Bayesian Optimization with black-box constraints¶
Joachim van der Herten
Introduction¶
This notebook demonstrates the optimization of an analytical function using the well known Expected Improvement (EI) function. The problem is constrained by a black-box constraint function. The feasible regions are learnt jointly with the optimal regions by considering a second acquisition function known as the Probability of Feasibility (PoF), following the approach of Gardner et al. (2014)
In [1]:
%matplotlib inline
import matplotlib.pyplot as plt
import gpflow
import gpflowopt
import numpy as np
Constrained problem¶
First we set up an objective function (the townsend function) and a constraint function. We further assume both functions are black-box. We also define the optimization domain (2 continuous parameters).
In [2]:
# Objective & constraint
def townsend(X):
return -(np.cos((X[:,0]-0.1)*X[:,1])**2 + X[:,0] * np.sin(3*X[:,0]+X[:,1]))[:,None]
def constraint(X):
return -(-np.cos(1.5*X[:,0]+np.pi)*np.cos(1.5*X[:,1])+np.sin(1.5*X[:,0]+np.pi)*np.sin(1.5*X[:,1]))[:,None]
# Setup input domain
domain = gpflowopt.domain.ContinuousParameter('x1', -2.25, 2.5) + \
gpflowopt.domain.ContinuousParameter('x2', -2.5, 1.75)
# Plot
def plotfx():
X = gpflowopt.design.FactorialDesign(101, domain).generate()
Zo = townsend(X)
Zc = constraint(X)
mask = Zc>=0
Zc[mask] = np.nan
Zc[np.logical_not(mask)] = 1
Z = Zo * Zc
shape = (101, 101)
f, axes = plt.subplots(1, 1, figsize=(7, 5))

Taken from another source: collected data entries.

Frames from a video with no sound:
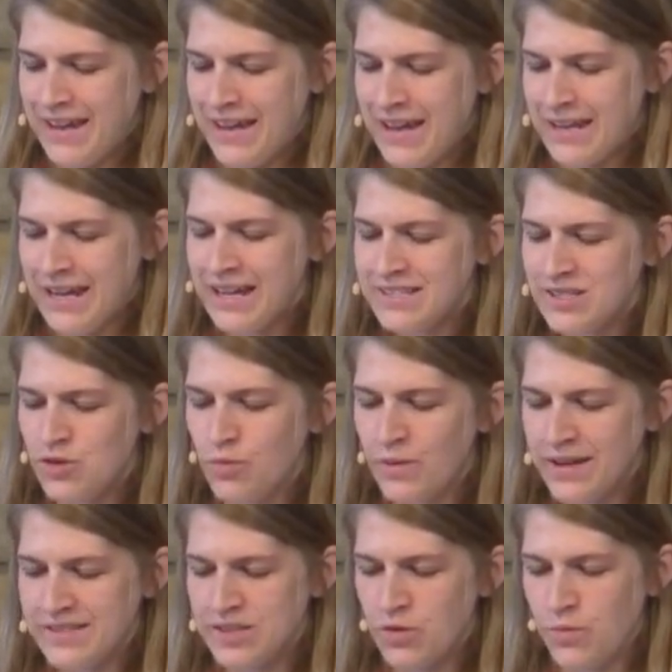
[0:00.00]
And as you
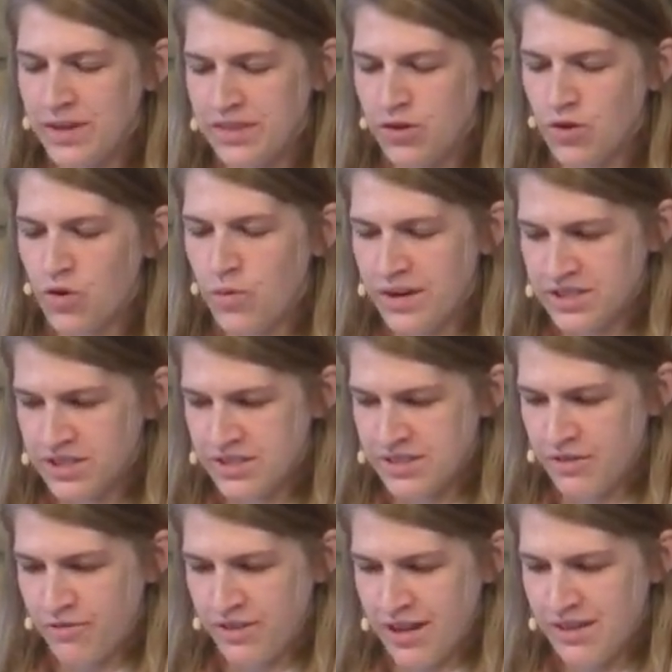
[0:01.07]
wrestle with your questions
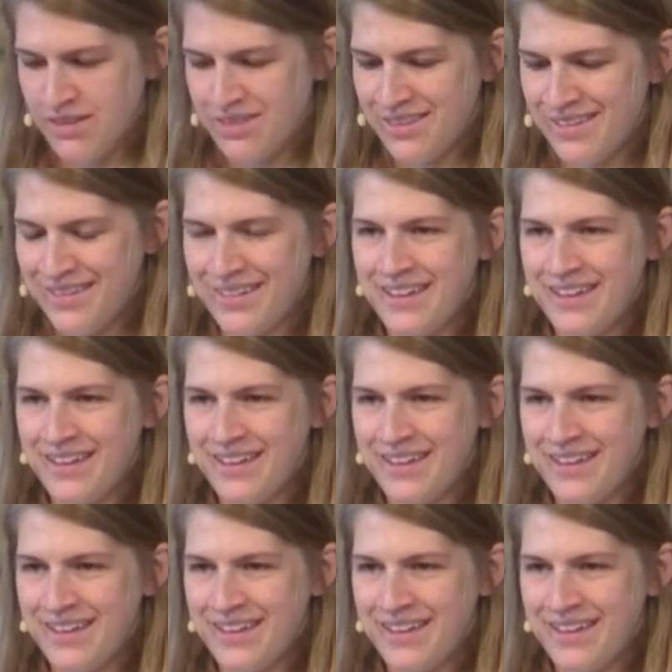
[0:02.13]
of faith,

axes.contourf(X[:,0].reshape(shape), X[:,1].reshape(shape), Z.reshape(shape))
axes.set_xlabel('x1')
axes.set_ylabel('x2')
axes.set_xlim([domain.lower[0], domain.upper[0]])
axes.set_ylim([domain.lower[1], domain.upper[1]])
return axes
plotfx();

Modeling and joint acquisition function¶
We proceed by assigning the objective and constraint function a GP prior. Both functions are evaluated on a space-filling set of points (here, a Latin Hypercube design). Two GPR models are created. The EI is based on the model of the objective function (townsend), whereas PoF is based on the model of the constraint function. We then define the joint criterioin as the product of the EI and PoF.
In [3]:
# Initial evaluations
design = gpflowopt.design.LatinHyperCube(11, domain)
X = design.generate()
Yo = townsend(X)
Yc = constraint(X)
# Models
objective_model = gpflow.gpr.GPR(X, Yo, gpflow.kernels.Matern52(2, ARD=True))
objective_model.likelihood.variance = 0.01
constraint_model = gpflow.gpr.GPR(np.copy(X), Yc, gpflow.kernels.Matern52(2, ARD=True))
constraint_model.kern.lengthscales.transform = gpflow.transforms.Log1pe(1e-3)
constraint_model.likelihood.variance = 0.01
constraint_model.likelihood.variance.prior = gpflow.priors.Gamma(1./4.,1.0)
# Setup
ei = gpflowopt.acquisition.ExpectedImprovement(objective_model)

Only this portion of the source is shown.